Open robe of cream glazed Indian chintz, painted in India with rows of stylised sprigs then block printed with alternating bands of floral wavy lines in England. There is also some overpainting in colour. Bodice is closed with a pointed waistline and elbow-length sleeves. The skirt is cut in 3 widths, closely pleated onto the bodice, with a slit below the waist on each side. 5 tape ties inside skirt, threaded with blue silk cord with tassel at each end for looping skirt up " à la polonaise". A double layer of muslin ruffles is gathered onto the band and sewn onto the sleeve.

Display label

There seems to be less dramatic change in the style of the wardrobe of the fashionable woman in the eighteenth century, than in the nineteenth, certainly in the essential types of dress. All dresses fitted a pattern, being ankle or floor length, with elbow length sleeves and a squared neckline, sometime with a short train, and with the skirt worn either closed, or open to show a decorative skirt or "petticoat". Around 1700, a gown known as a mantua was popular for most social occasions, comprising a long straight silhouette incorporating a short train, orginally worn down, and later looped up. By the middle of the century, two newer styles had taken over, the informal English robe or "nightgown" with the back tightly gathered into the waist, and the more formal French or "sack back" gown with flowing pleats from the shoulders.
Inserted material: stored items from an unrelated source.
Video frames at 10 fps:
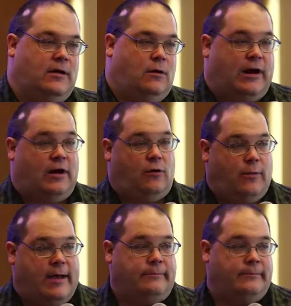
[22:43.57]
When I go to the
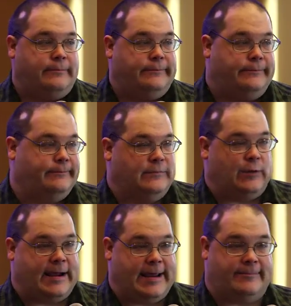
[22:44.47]
web, know
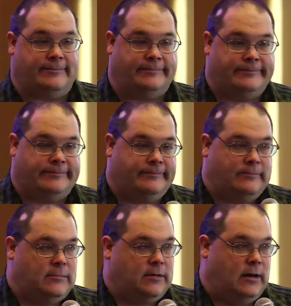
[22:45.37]
what I get?
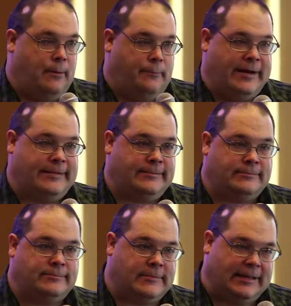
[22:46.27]
A button,
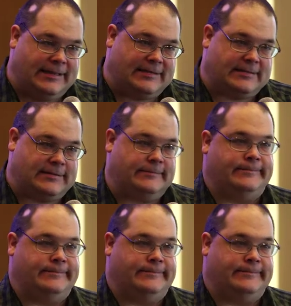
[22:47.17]
a list,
Other variations included the polonaise (with the skirt looped up over the petticoat as in an image below), and more simple "round gowns", which were increasingly popular as neoclassical influences developed after the 1780s (see Heideloff fashion prints below). Fabrics chosen were usually woven silk brocades or damasks, often in a stylised floral design until the 1770s, with simpler printed cotton callico and linen, or embroidered cotton muslin, increasingly fashionable thereafter.